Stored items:
=== Section Start ===
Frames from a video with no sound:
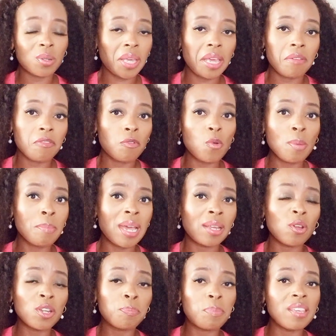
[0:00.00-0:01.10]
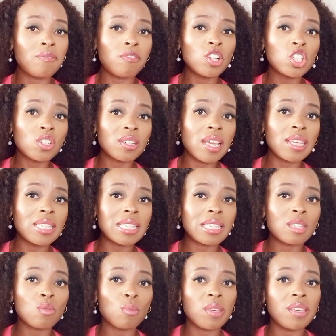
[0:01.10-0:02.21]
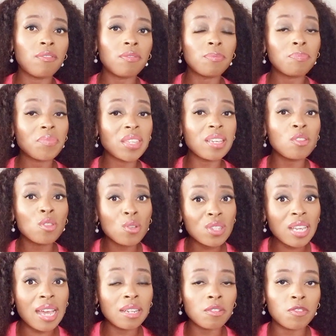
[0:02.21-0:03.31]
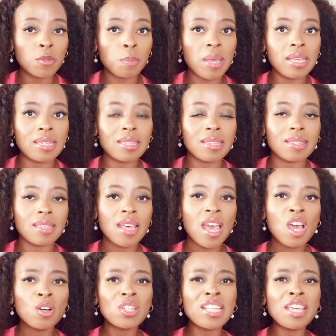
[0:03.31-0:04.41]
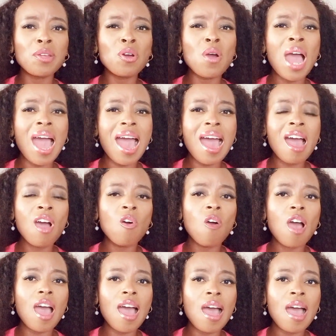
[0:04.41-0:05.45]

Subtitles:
Okay, if we might not be fortunate to be in those kind of spaces, because I know how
=== Section End ===
● What you have to do
Only the pictures are to be omitted; the records above must otherwise be reproduced exactly.

● Finished exercise
Frames from a video with no sound:
[0:00.00-0:01.10]
[0:01.10-0:02.21]
[0:02.21-0:03.31]
[0:03.31-0:04.41]
[0:04.41-0:05.45]

Subtitles:
Okay, if we might not be fortunate to be in those kind of spaces, because I know how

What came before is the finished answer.